Una noche de alta tensión se vivió el lunes 4 de mayo en Temoaya, donde dos mujeres originarias de la Ciudad de México fueron agredidas por un grupo de pobladores, luego de ser señaladas por presuntas conductas inapropiadas en un manantial del Ejido de Dolores.
De acuerdo con versiones preliminares, las mujeres habrían ingresado con un perro al interior del manantial, lo que generó inconformidad entre habitantes, ya que este tipo de acciones está prohibido. Algunos vecinos también aseguraron que las implicadas realizaban un supuesto ritual, tras encontrarse una veladora en el lugar.

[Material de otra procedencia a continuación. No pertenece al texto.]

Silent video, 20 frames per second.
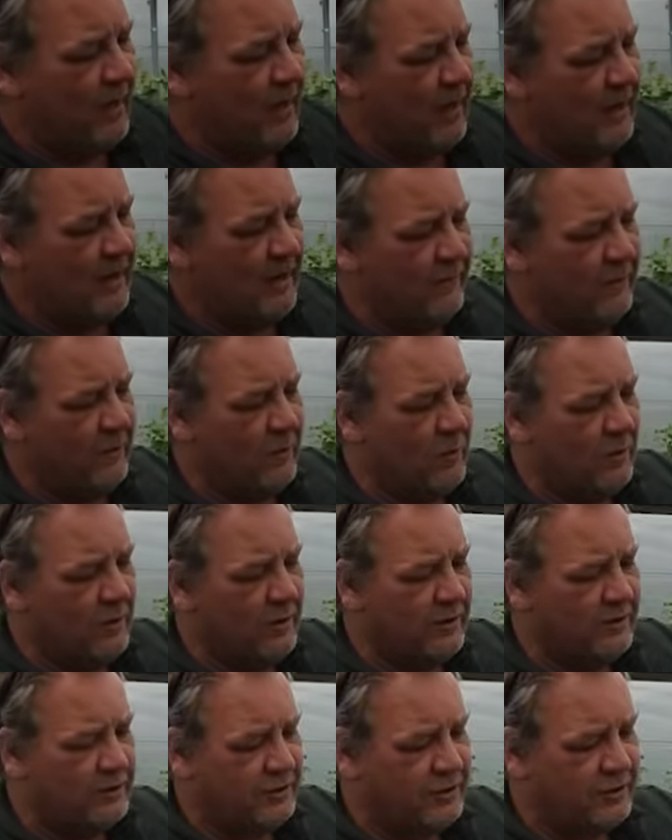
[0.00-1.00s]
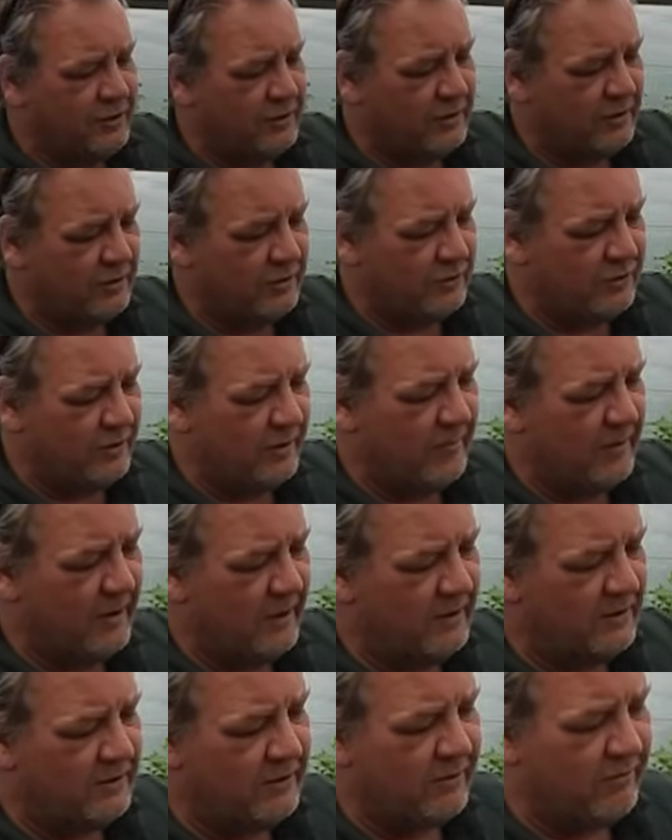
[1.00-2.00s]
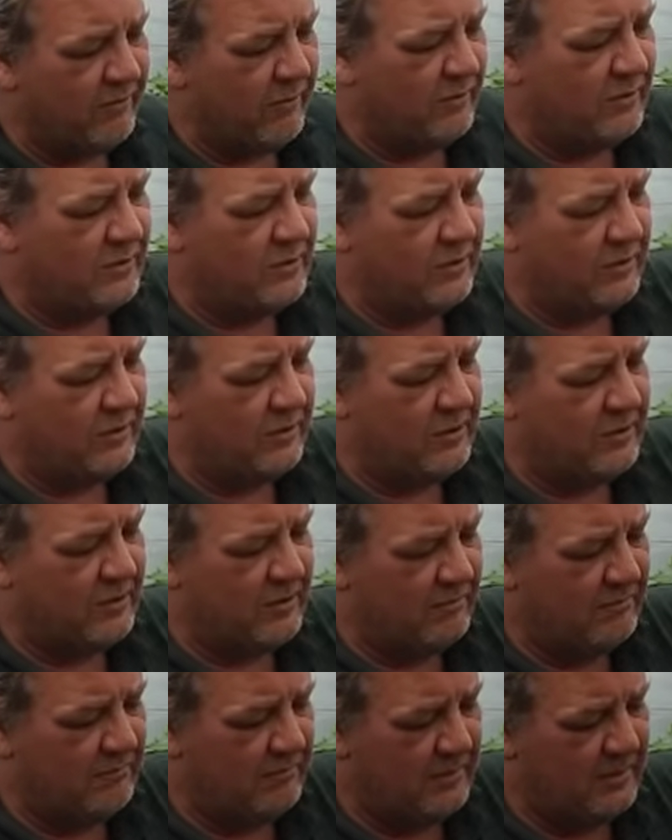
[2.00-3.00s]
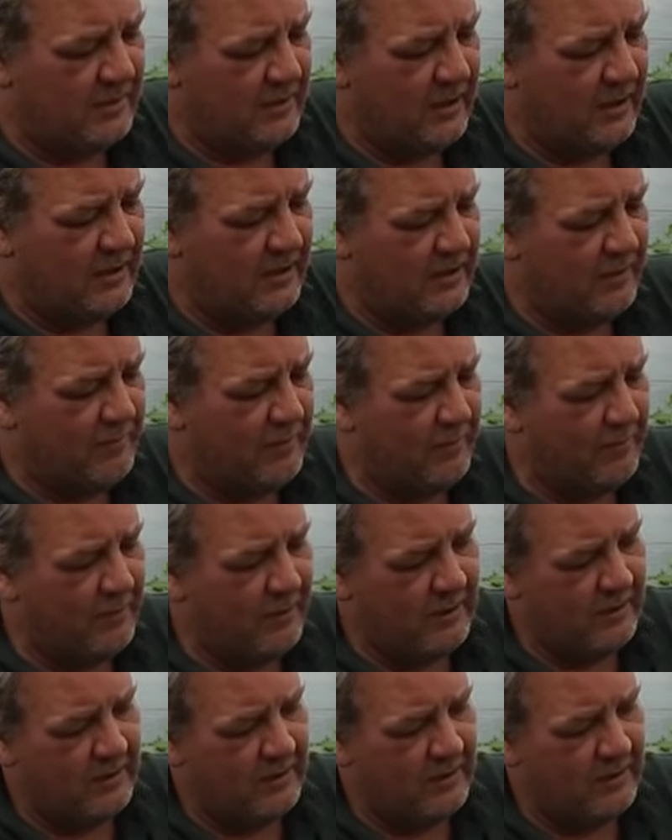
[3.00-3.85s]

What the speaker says: And if you want to just trim the ends of the roots so it's tidy them up,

Elementos de la policía municipal acudieron al sitio y trasladaron a las mujeres a la comandancia. Sin embargo, al no configurarse un delito claro, se contemplaba su liberación.
La situación provocó molestia entre los pobladores, quienes se congregaron en las inmediaciones de la comandancia. En cuestión de minutos, el número de inconformes creció hasta alcanzar cerca de 200 personas las cuales exigían que las mujeres no fueran liberadas.
El ambiente se tornó violento cuando un grupo de inconformes ingresó a las instalaciones, superando a los oficiales. Pese a los intentos de diálogo por parte de la policía, la multitud agredió a las detenidas.
Ante la escalada del conflicto, fue necesaria la intervención de elementos de la Policía Estatal y de la Guardia Nacional, quienes lograron contener la situación y restablecer el orden.
Hasta el momento, no se ha informado oficialmente sobre el estado de salud de las mujeres ni sobre personas detenidas por estos hechos. Las autoridades ya investigan lo ocurrido.